The technology is meant to provide a simple way to reliably measure the availability of Kafka clusters, according to Dong Lin, software engineer at LinkedIn, who announced the release on the organization's engineering blog.
[How big will big data get? Read Big Data, Analytics Sales Will Reach $187 Billion by 2019. ]
Lin said that Kafka Monitor is a framework for monitoring and testing Kafka deployments, and it fixes some of the issues developers have faced with the process in the past.
Confluent 3.0
Speaking of Kafka, Confluent, the LinkedIn spinoff created as the commercial entity distributing Apache Kafka, has released version 3.0 of its Confluent Platform. In a blog post, CTO Neha Narkhede announced the release of both Apache Kafka 0.10 and the newest version of the Confluent Platform.
"For organizations that want to build a streaming data pipeline around Apache Kafka, Confluent Platform is the easiest way to get started," she wrote. "As the creators of Apache Kafka, we learned from our own and others' experiences as some of the largest companies in the world transitioned to a central stream data platform and have assembled an open-source, well-tested and fully supported platform of extensions on Kafka that make it more capable and easier to deploy and operate."
The platform includes Kafka Streams, certified and tested connectors to other data sources, C and Python clients, and a REST proxy to enable production and consumption of messages from applications built in any language.
TinkerPop Now a Top-Level Project
In other open source big data news, TinkerPop has graduated from its incubator program to Top-Level Project status in the Apache Software Foundation. TinkerPop is a graph computing framework that provides developers with tools needed to build modern graph applications in any application domain and at any scale, according to a statement issued by ASF.
"Graph databases and mainstream interest in graph applications have seen tremendous growth in recent years," said Stephen Mallette, VP of Apache TinkerPop and a software engineer at DataStax. Current users of TinkerPop include DataStax, IBM, and Amazon.

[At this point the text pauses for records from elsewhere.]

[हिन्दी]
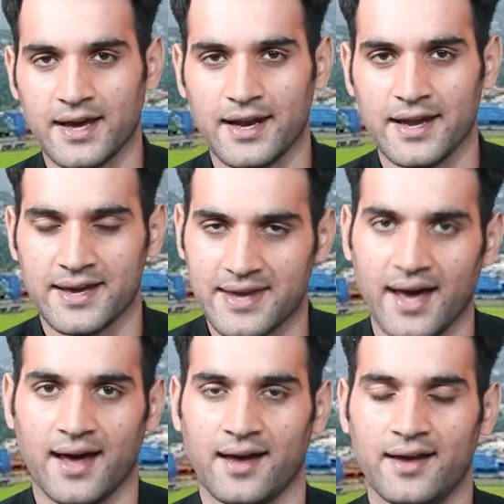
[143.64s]
खेलने
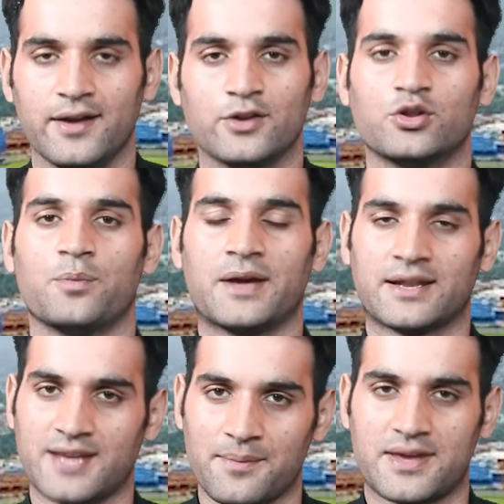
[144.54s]
गया तो
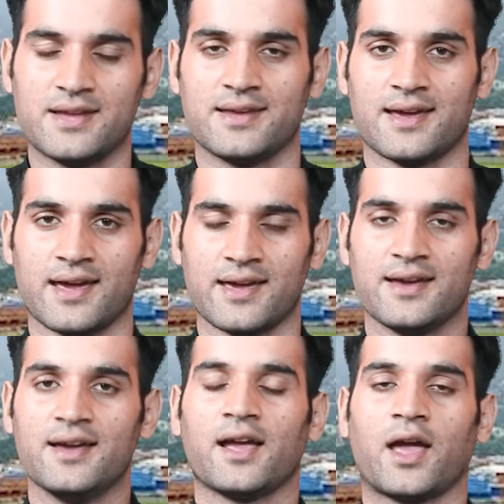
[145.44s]
फिर धमकी दी गई
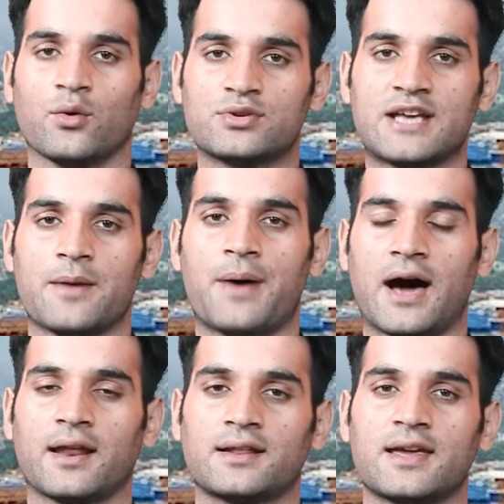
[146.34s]
कि उसे
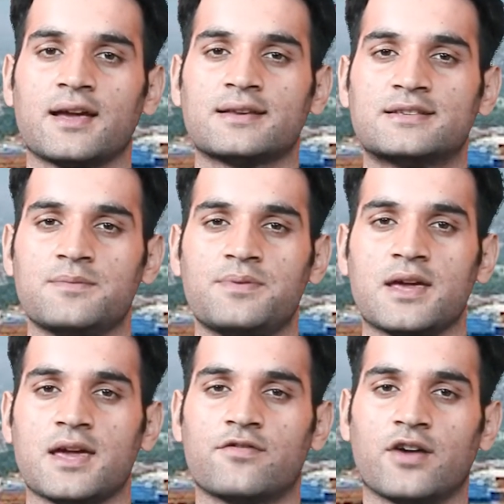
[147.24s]
भारत के किसी भी
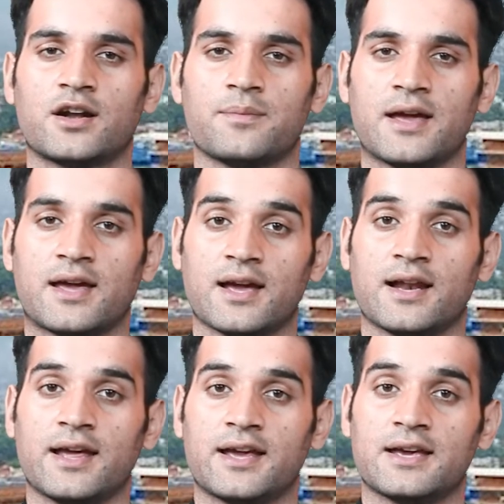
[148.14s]
इवेंट में
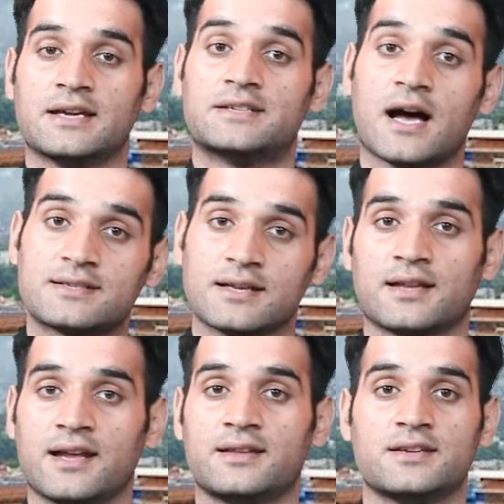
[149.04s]
खेलने की इजाज़त
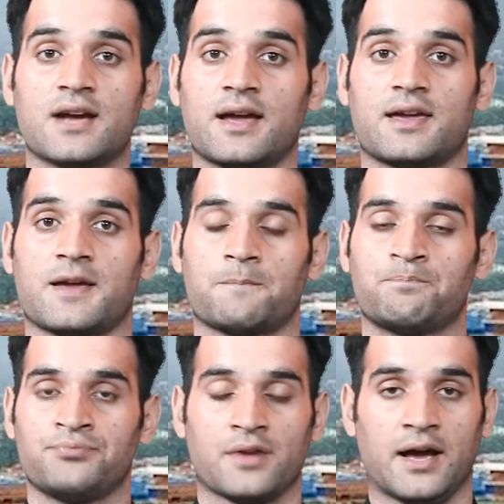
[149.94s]
नहीं दी जाएगी
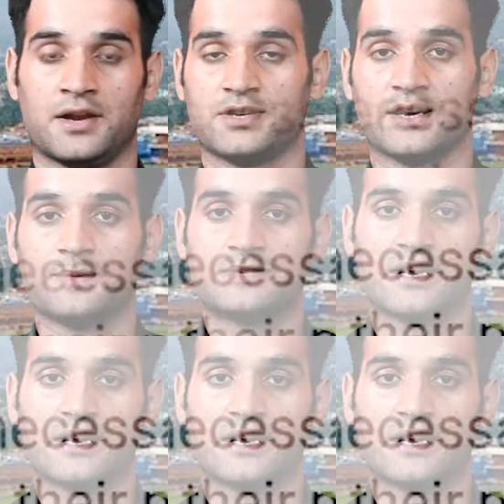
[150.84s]
हर्षल गिब्स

Apple Siri Prepares to Welcome Developers
Not to be outdone by rival Amazon and Google in the AI home assistant market, Apple is reportedly getting ready to open its Siri voice service to third-party applications. Amazon already has a product in this market called Amazon Echo. Google recently announced plans to release Google Assistant packaged into the Google Home device later this year.
An Apple device reported to be in development is expected to be able to turn on music playlists, set timers and alarms, and read the news. The device is also reportedly designed to work with Apple's Homekit platform, so it can turn on and off appliances via voice commands.